IANAL but when I looked into this ~15 years ago, my understanding was non-union workers have a legal right "to communicate with each other about your pay, benefits, and working conditions". That doesn't come from union membership.

Unions have the ability to _force_ collective bargaining, but worker protections aren't restricted to union members.

Certainly, but many employers discourage this practice. I'm characterizing the employer's basis for offering less than the default to union members.
> Owners and agents of capital are able to communicate freely with each other

Not really, and with good reason Google, Apple & co were punished when they "communicated" with each other to suppress wages by not competing with each other.

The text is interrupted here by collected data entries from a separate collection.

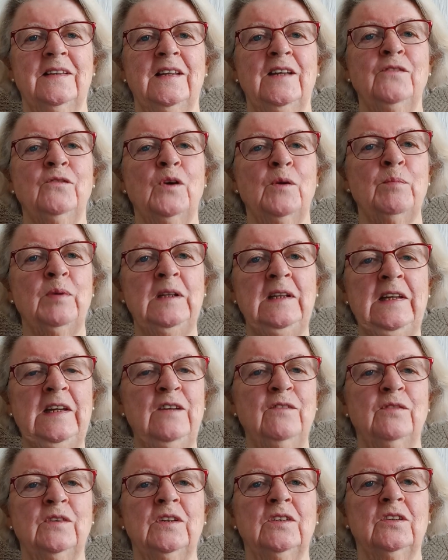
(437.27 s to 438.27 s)
If we're
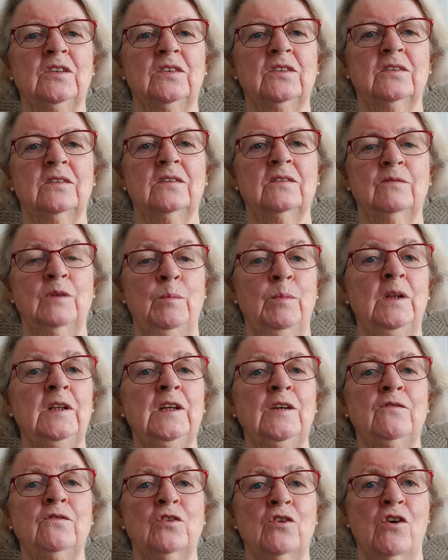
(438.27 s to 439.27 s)
believers, we
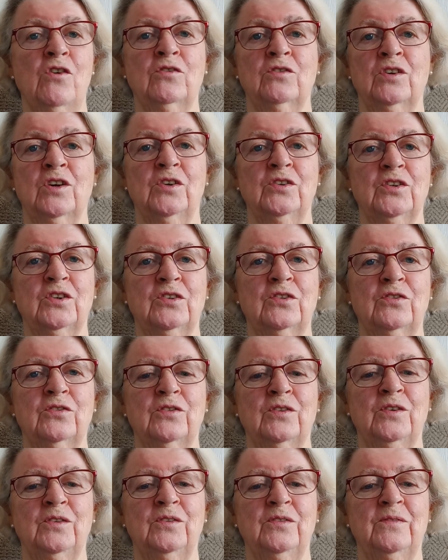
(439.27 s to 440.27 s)
believe God got us
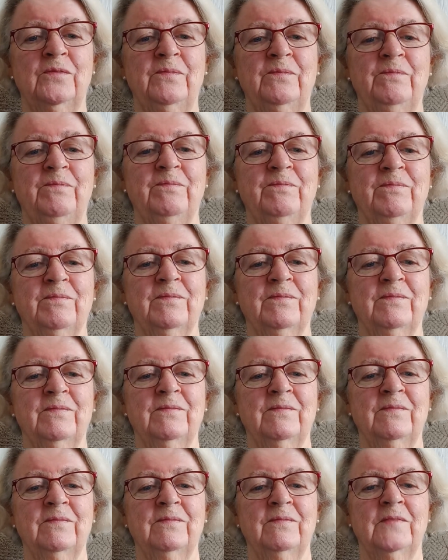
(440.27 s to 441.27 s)
through.
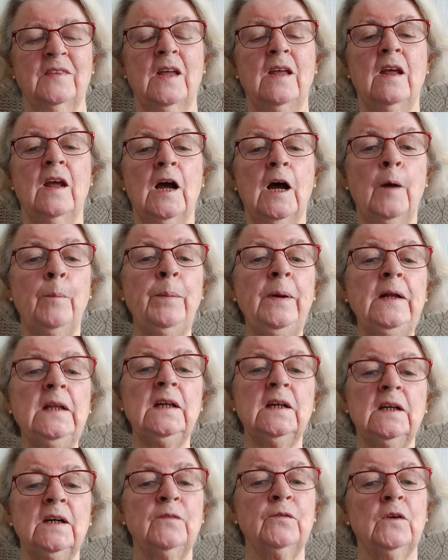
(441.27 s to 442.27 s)
A
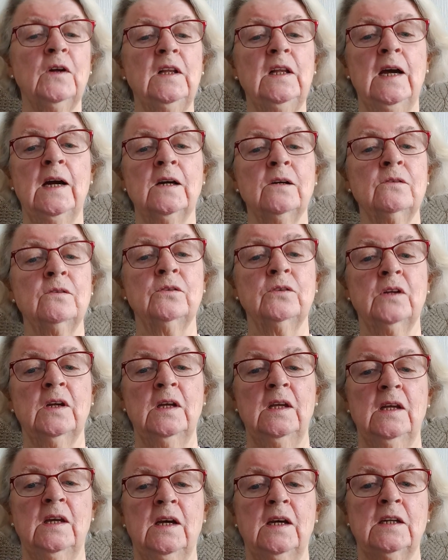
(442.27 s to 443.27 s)
pillar of cloud
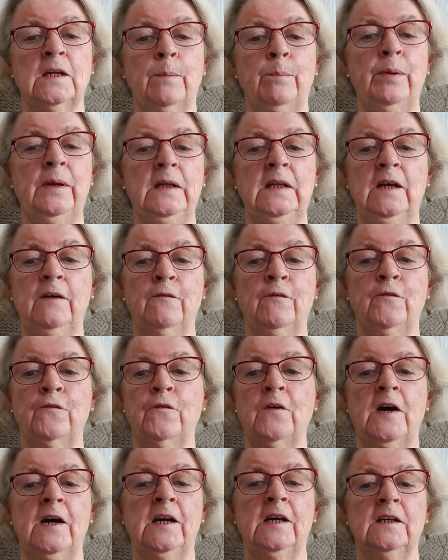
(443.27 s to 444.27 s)
and a pillar of
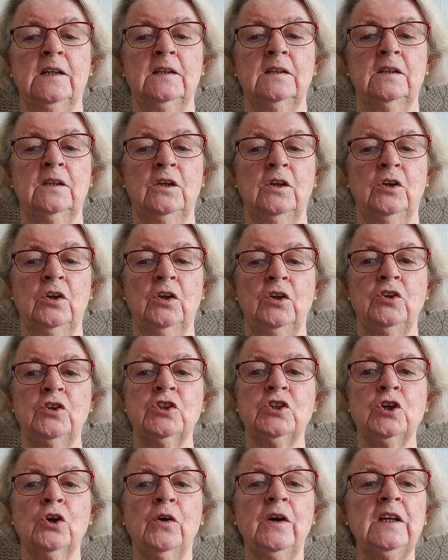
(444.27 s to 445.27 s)
fire,
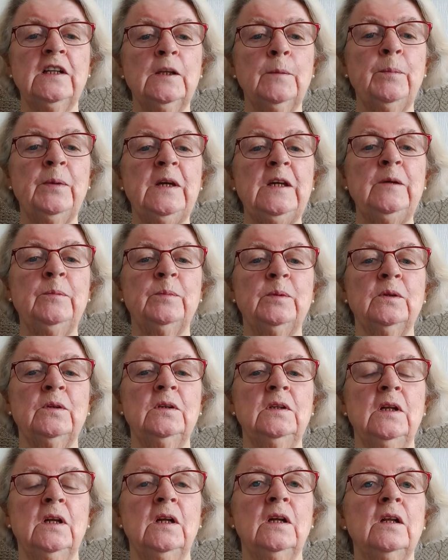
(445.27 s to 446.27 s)
showing the
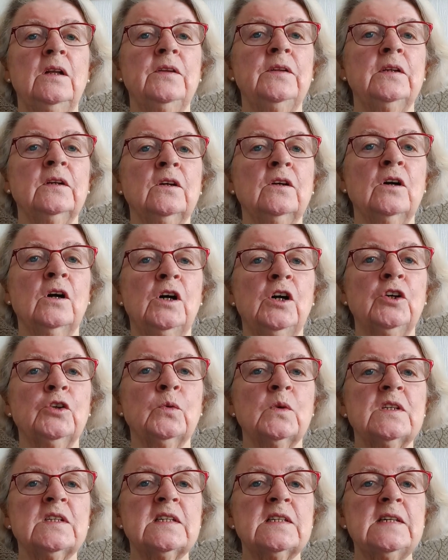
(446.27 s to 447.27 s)
people that God
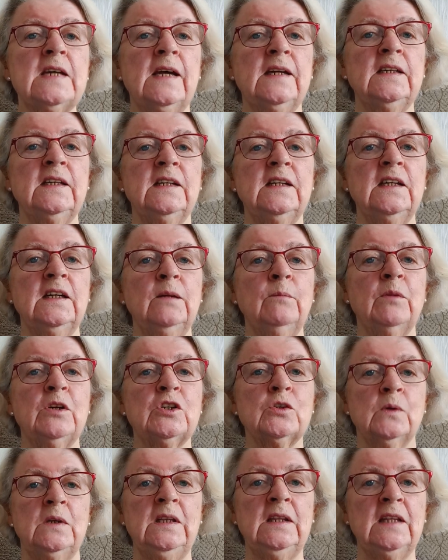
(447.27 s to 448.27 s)
was standing
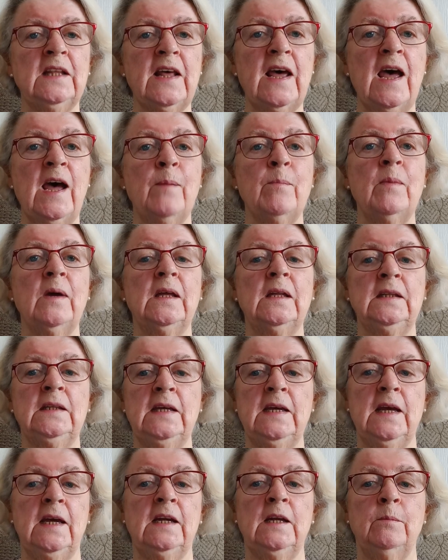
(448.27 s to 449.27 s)
between them and
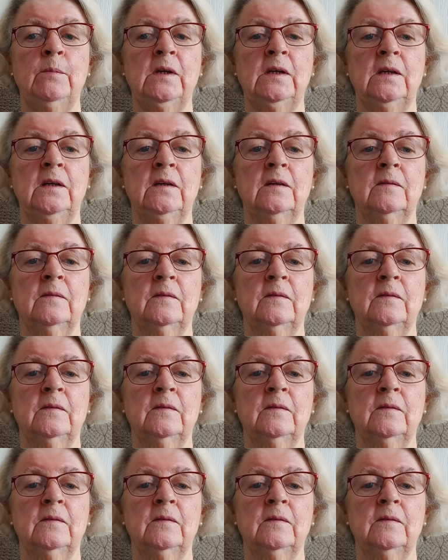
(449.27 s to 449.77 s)
the enemy.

But that's besides the point. If you negotiate (or delegate the negotiation) a deal, you're doing so independent from others who might or might not negotiate a deal as well. Union employees certainly won't mind if they get more than non-union employees. Yet, when the union agrees to a worse deal, it's suddenly abhorrent and criminal.

It's understandable, employees are capitalists as well and optimize for maximum profit, but it's also pretty much what everyone everywhere goes through. If you buy a meal for $5 and someone else tomorrow buys the same meal and haggles it down to $4, should you get $1 back?

They could negotiate in bad faith, sure, but that's exactly where the collective bargaining of the union kicks in, and the union has the option of taking action. It exists for just this situation.
But this would be after the collective bargaining and signing a contract laying out the terms for union employees. If non-union employees can get better terms, the union can simply annul the contract and force a re-negotiation where they can't be denied because labor law? Or do you mean they could demand re-negotiations and strike otherwise?

Germany is said to be a lot more pro-labor than the US, but as far as I'm aware, unions can't strike during the duration of their collective bargaining contracts.